## Collected data entries
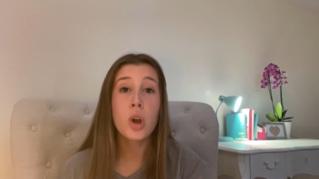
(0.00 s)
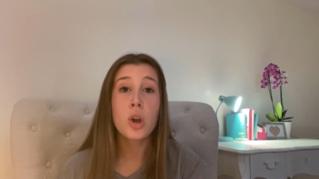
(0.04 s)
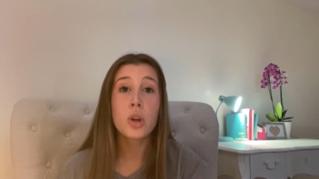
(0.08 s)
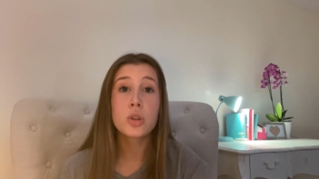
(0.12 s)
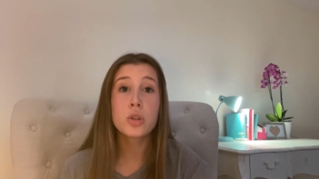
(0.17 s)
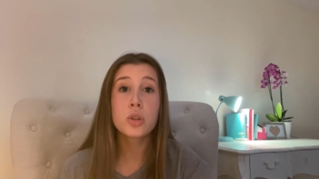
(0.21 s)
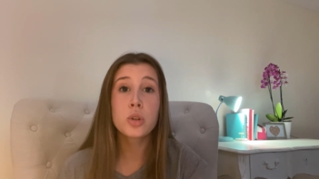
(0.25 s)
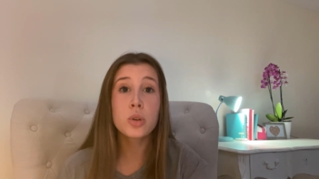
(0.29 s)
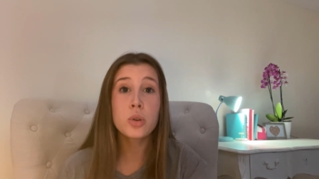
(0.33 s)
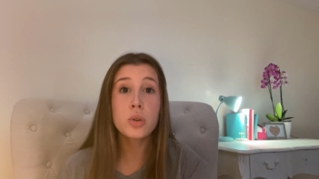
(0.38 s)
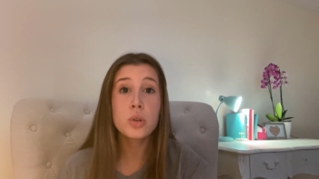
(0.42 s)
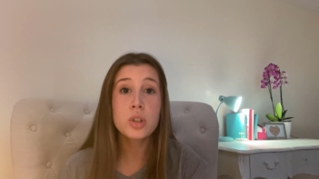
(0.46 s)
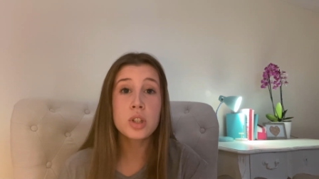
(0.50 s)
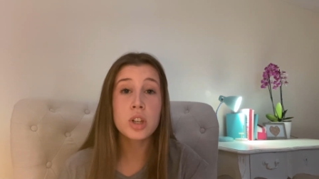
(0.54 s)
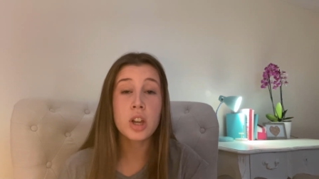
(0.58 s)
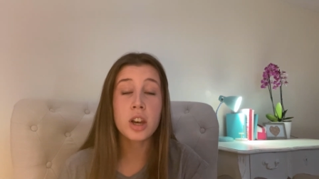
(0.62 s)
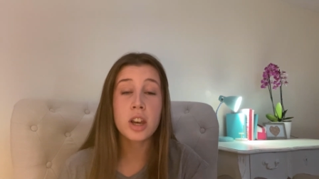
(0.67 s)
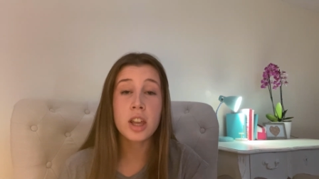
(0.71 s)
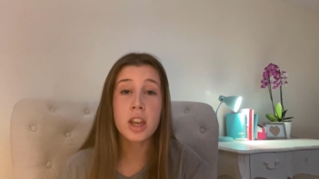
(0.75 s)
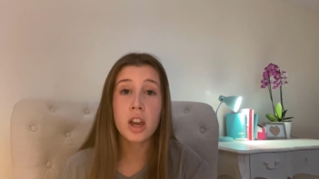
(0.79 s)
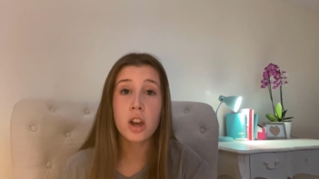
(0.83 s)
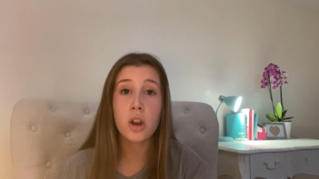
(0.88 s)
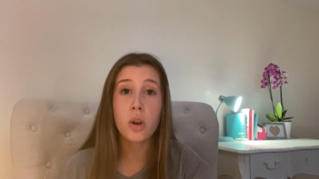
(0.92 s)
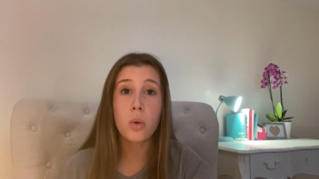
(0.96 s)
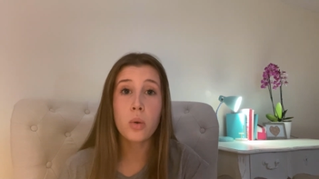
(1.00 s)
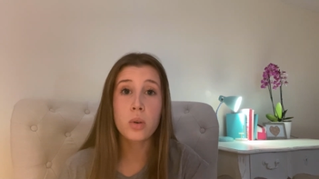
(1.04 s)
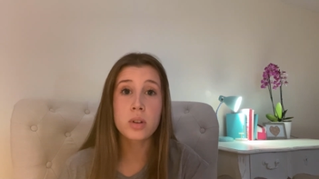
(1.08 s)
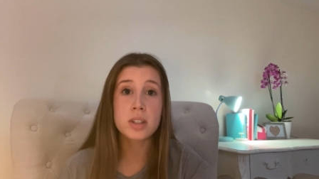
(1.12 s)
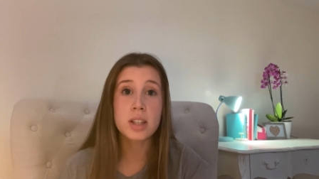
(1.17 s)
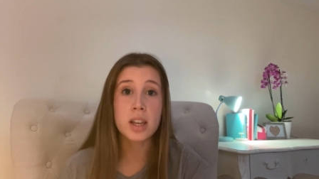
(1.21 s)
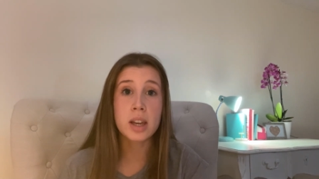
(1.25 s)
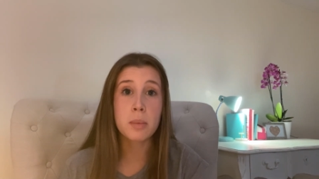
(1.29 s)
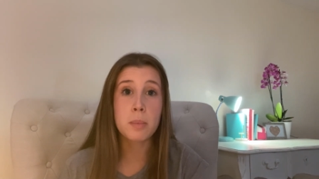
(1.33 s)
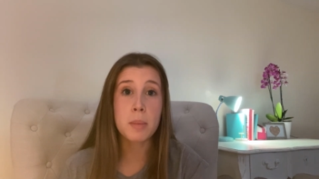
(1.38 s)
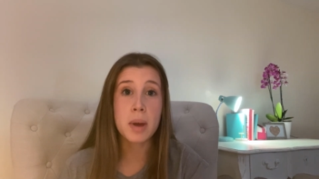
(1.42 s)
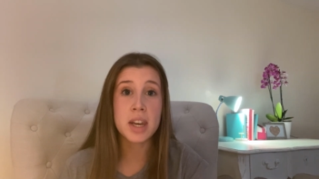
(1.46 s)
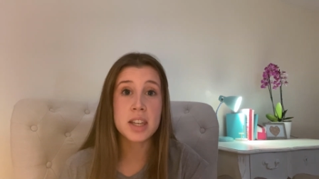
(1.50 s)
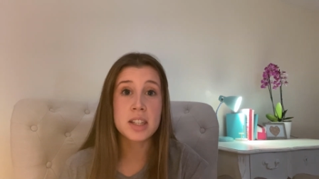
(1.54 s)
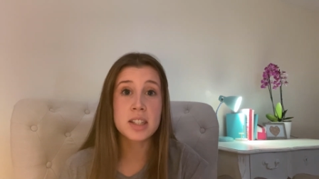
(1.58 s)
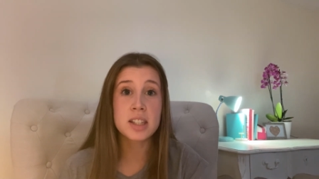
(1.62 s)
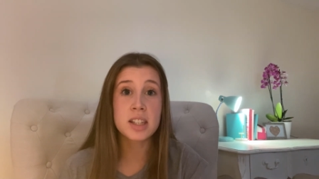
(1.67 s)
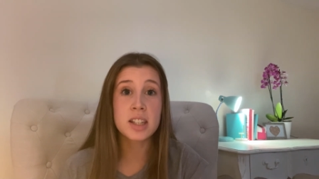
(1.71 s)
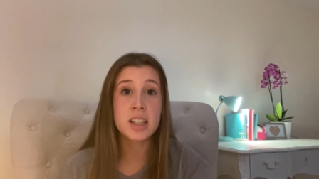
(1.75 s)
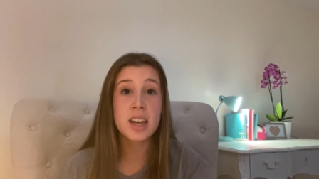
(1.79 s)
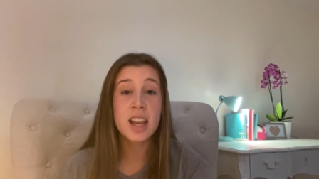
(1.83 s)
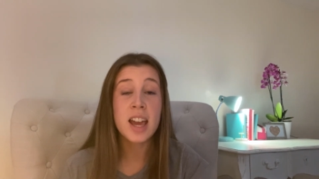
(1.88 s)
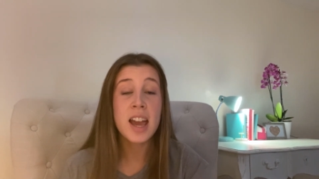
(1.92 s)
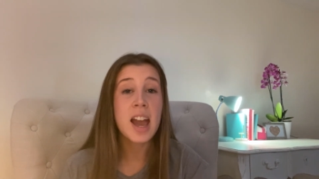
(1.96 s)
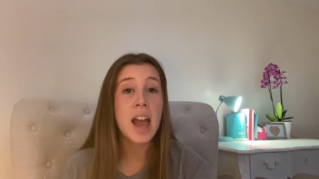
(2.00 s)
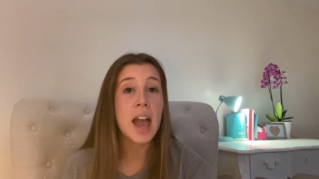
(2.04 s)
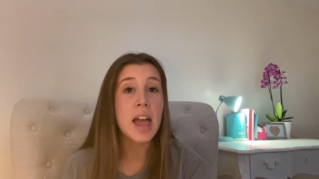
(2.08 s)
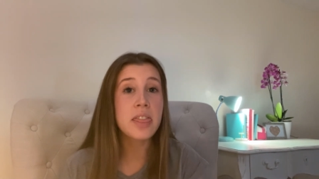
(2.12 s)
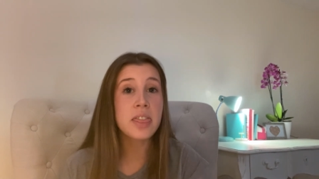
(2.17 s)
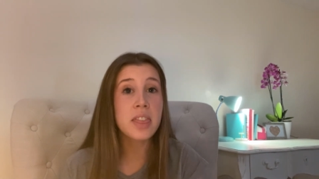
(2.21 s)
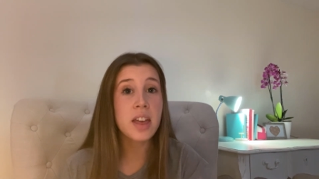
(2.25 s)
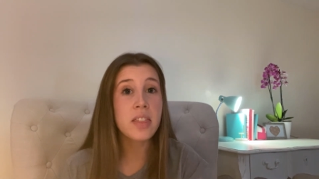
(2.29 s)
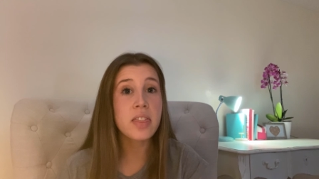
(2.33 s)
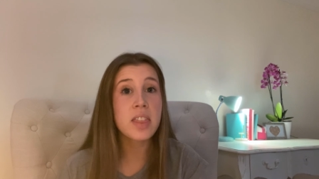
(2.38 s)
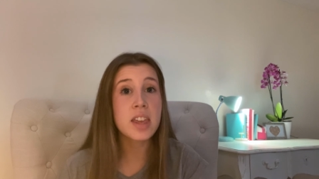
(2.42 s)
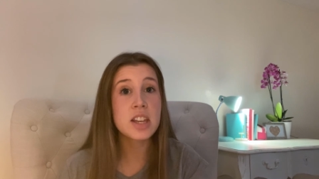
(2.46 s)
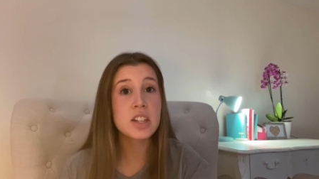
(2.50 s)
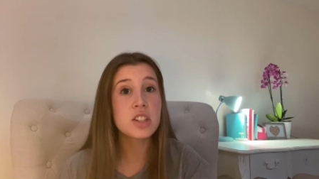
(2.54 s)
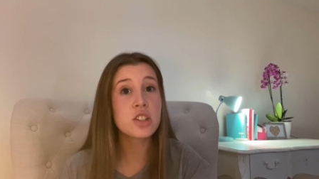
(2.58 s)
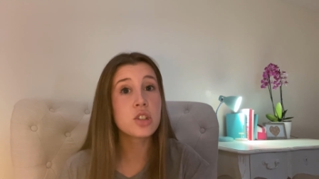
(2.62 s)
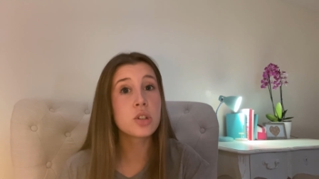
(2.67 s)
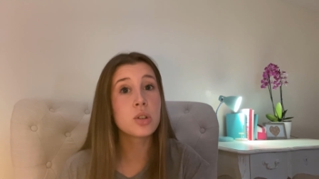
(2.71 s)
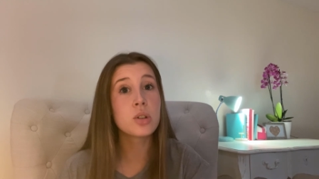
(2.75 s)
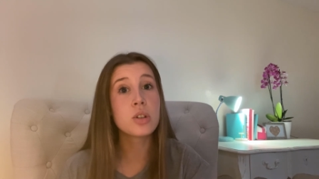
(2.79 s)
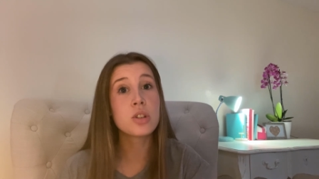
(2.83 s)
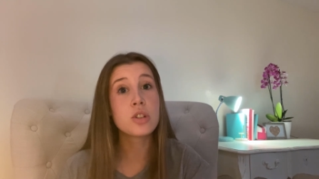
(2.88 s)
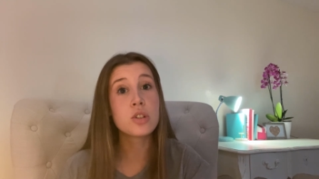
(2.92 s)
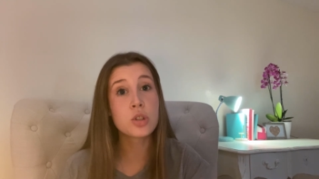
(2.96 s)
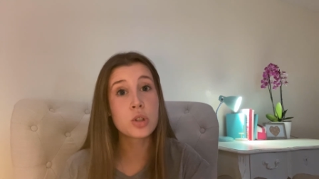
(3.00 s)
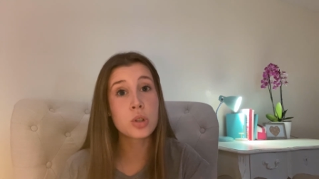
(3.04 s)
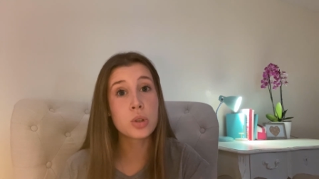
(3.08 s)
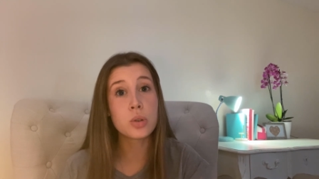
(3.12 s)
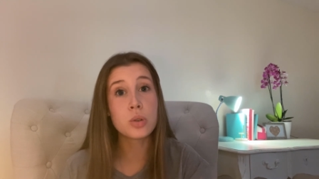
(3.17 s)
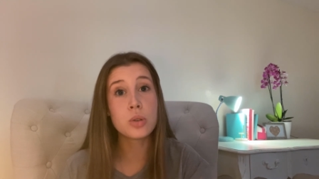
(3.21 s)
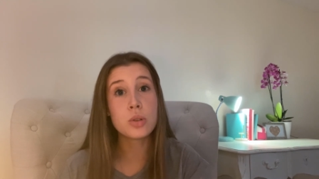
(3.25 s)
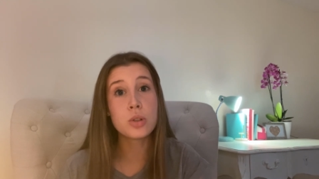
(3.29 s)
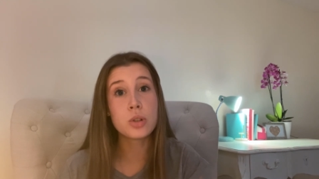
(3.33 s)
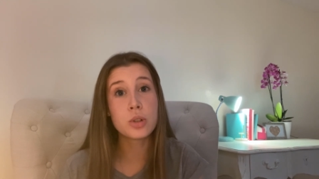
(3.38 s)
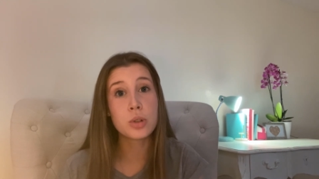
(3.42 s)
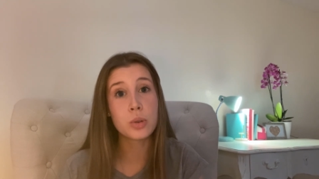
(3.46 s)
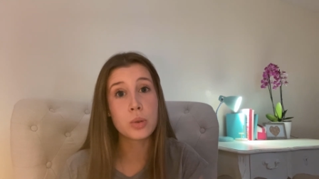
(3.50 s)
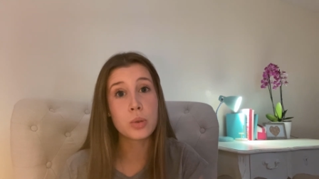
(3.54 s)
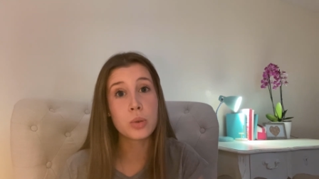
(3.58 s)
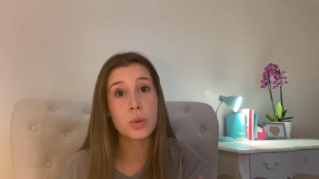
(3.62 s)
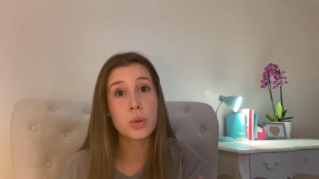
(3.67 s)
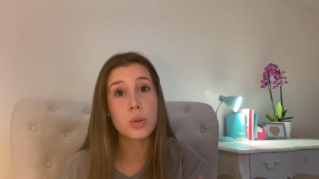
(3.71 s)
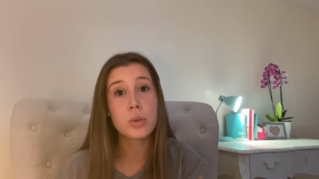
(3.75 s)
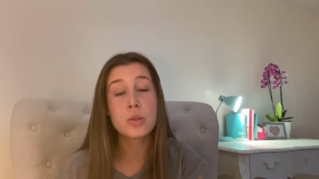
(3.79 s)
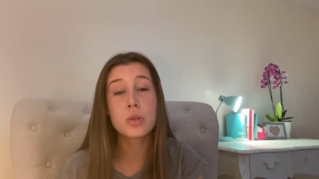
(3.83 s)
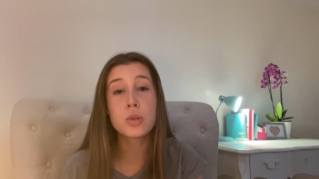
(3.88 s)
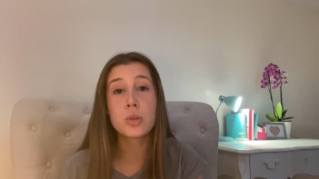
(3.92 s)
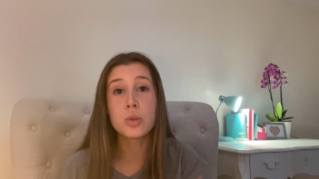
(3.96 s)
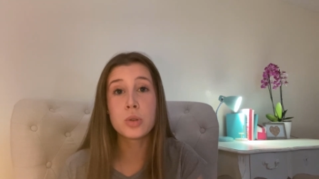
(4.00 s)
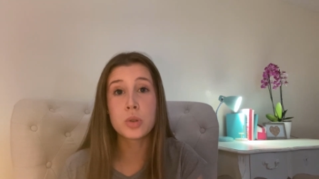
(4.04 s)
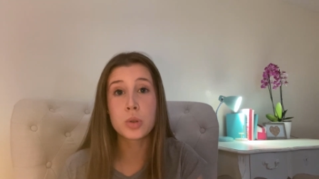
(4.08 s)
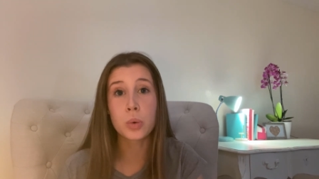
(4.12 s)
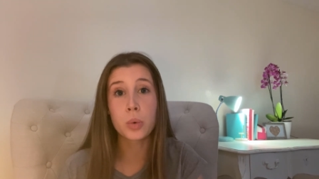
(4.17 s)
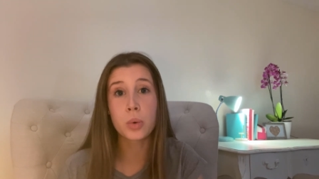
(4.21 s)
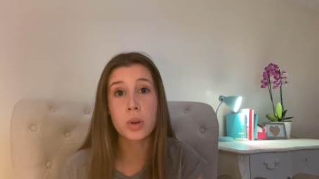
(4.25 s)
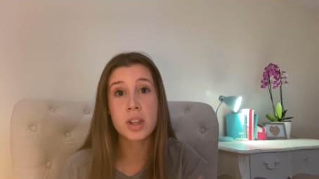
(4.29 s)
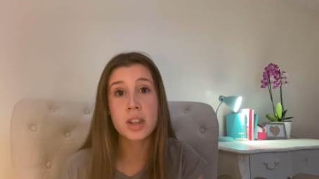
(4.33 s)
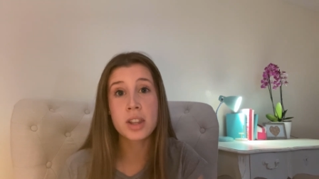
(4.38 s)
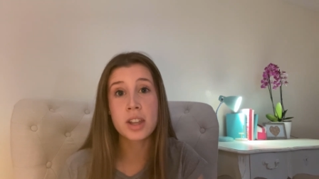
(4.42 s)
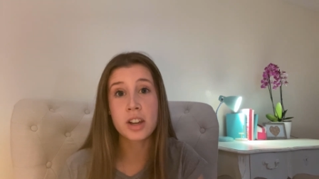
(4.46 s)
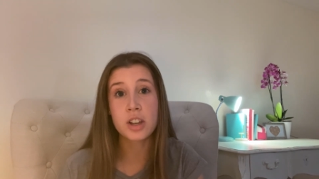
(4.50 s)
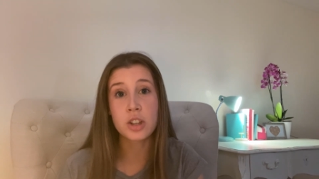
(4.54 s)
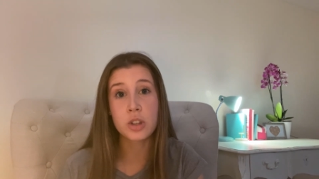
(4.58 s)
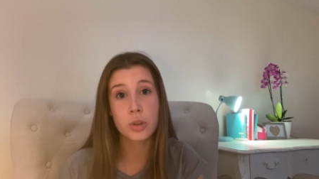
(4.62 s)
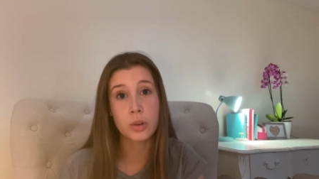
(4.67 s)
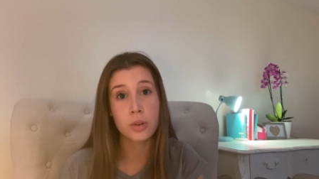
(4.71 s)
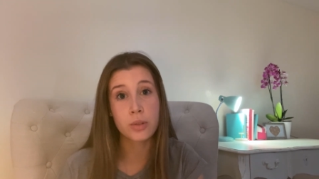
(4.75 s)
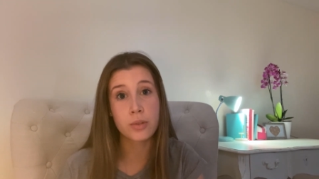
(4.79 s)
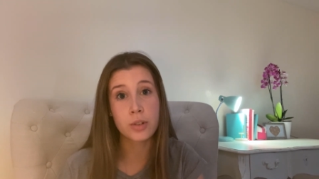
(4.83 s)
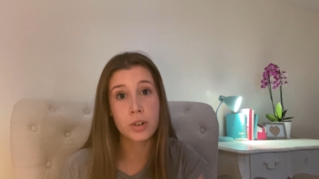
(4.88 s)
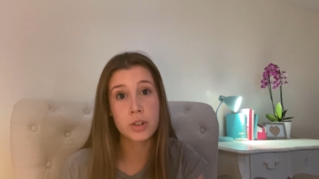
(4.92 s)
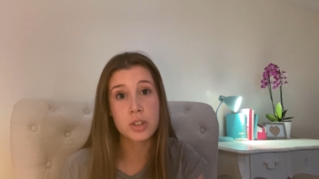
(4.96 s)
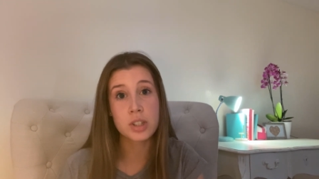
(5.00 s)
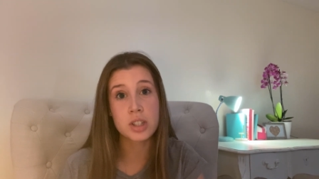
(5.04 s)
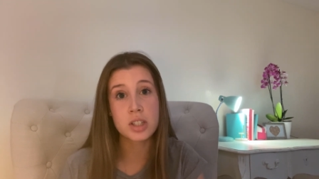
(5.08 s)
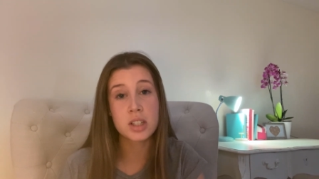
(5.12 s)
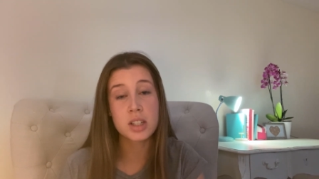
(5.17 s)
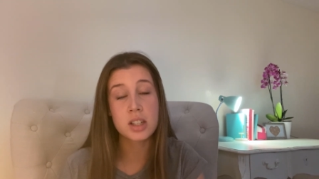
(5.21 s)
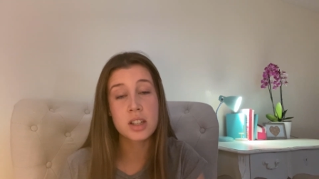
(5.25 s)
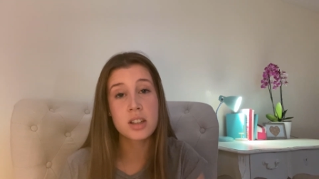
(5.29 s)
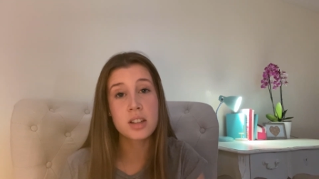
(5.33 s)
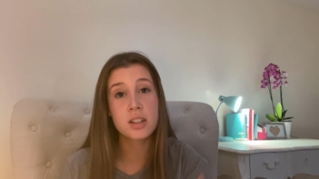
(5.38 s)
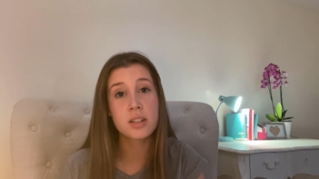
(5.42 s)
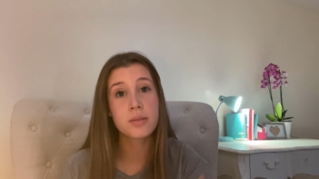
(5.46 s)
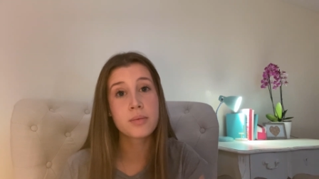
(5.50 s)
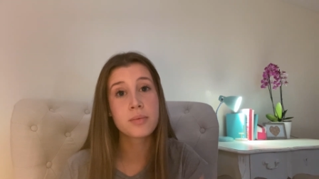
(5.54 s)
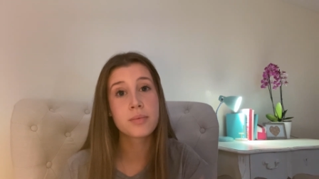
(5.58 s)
to studying a course like medicine and that they should choose you to join their university.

## Problem to solve
Where the data contains images, drop them and print the rest exactly.

## Result of this exercise
(0.00 s)
(0.04 s)
(0.08 s)
(0.12 s)
(0.17 s)
(0.21 s)
(0.25 s)
(0.29 s)
(0.33 s)
(0.38 s)
(0.42 s)
(0.46 s)
(0.50 s)
(0.54 s)
(0.58 s)
(0.62 s)
(0.67 s)
(0.71 s)
(0.75 s)
(0.79 s)
(0.83 s)
(0.88 s)
(0.92 s)
(0.96 s)
(1.00 s)
(1.04 s)
(1.08 s)
(1.12 s)
(1.17 s)
(1.21 s)
(1.25 s)
(1.29 s)
(1.33 s)
(1.38 s)
(1.42 s)
(1.46 s)
(1.50 s)
(1.54 s)
(1.58 s)
(1.62 s)
(1.67 s)
(1.71 s)
(1.75 s)
(1.79 s)
(1.83 s)
(1.88 s)
(1.92 s)
(1.96 s)
(2.00 s)
(2.04 s)
(2.08 s)
(2.12 s)
(2.17 s)
(2.21 s)
(2.25 s)
(2.29 s)
(2.33 s)
(2.38 s)
(2.42 s)
(2.46 s)
(2.50 s)
(2.54 s)
(2.58 s)
(2.62 s)
(2.67 s)
(2.71 s)
(2.75 s)
(2.79 s)
(2.83 s)
(2.88 s)
(2.92 s)
(2.96 s)
(3.00 s)
(3.04 s)
(3.08 s)
(3.12 s)
(3.17 s)
(3.21 s)
(3.25 s)
(3.29 s)
(3.33 s)
(3.38 s)
(3.42 s)
(3.46 s)
(3.50 s)
(3.54 s)
(3.58 s)
(3.62 s)
(3.67 s)
(3.71 s)
(3.75 s)
(3.79 s)
(3.83 s)
(3.88 s)
(3.92 s)
(3.96 s)
(4.00 s)
(4.04 s)
(4.08 s)
(4.12 s)
(4.17 s)
(4.21 s)
(4.25 s)
(4.29 s)
(4.33 s)
(4.38 s)
(4.42 s)
(4.46 s)
(4.50 s)
(4.54 s)
(4.58 s)
(4.62 s)
(4.67 s)
(4.71 s)
(4.75 s)
(4.79 s)
(4.83 s)
(4.88 s)
(4.92 s)
(4.96 s)
(5.00 s)
(5.04 s)
(5.08 s)
(5.12 s)
(5.17 s)
(5.21 s)
(5.25 s)
(5.29 s)
(5.33 s)
(5.38 s)
(5.42 s)
(5.46 s)
(5.50 s)
(5.54 s)
(5.58 s)
to studying a course like medicine and that they should choose you to join their university.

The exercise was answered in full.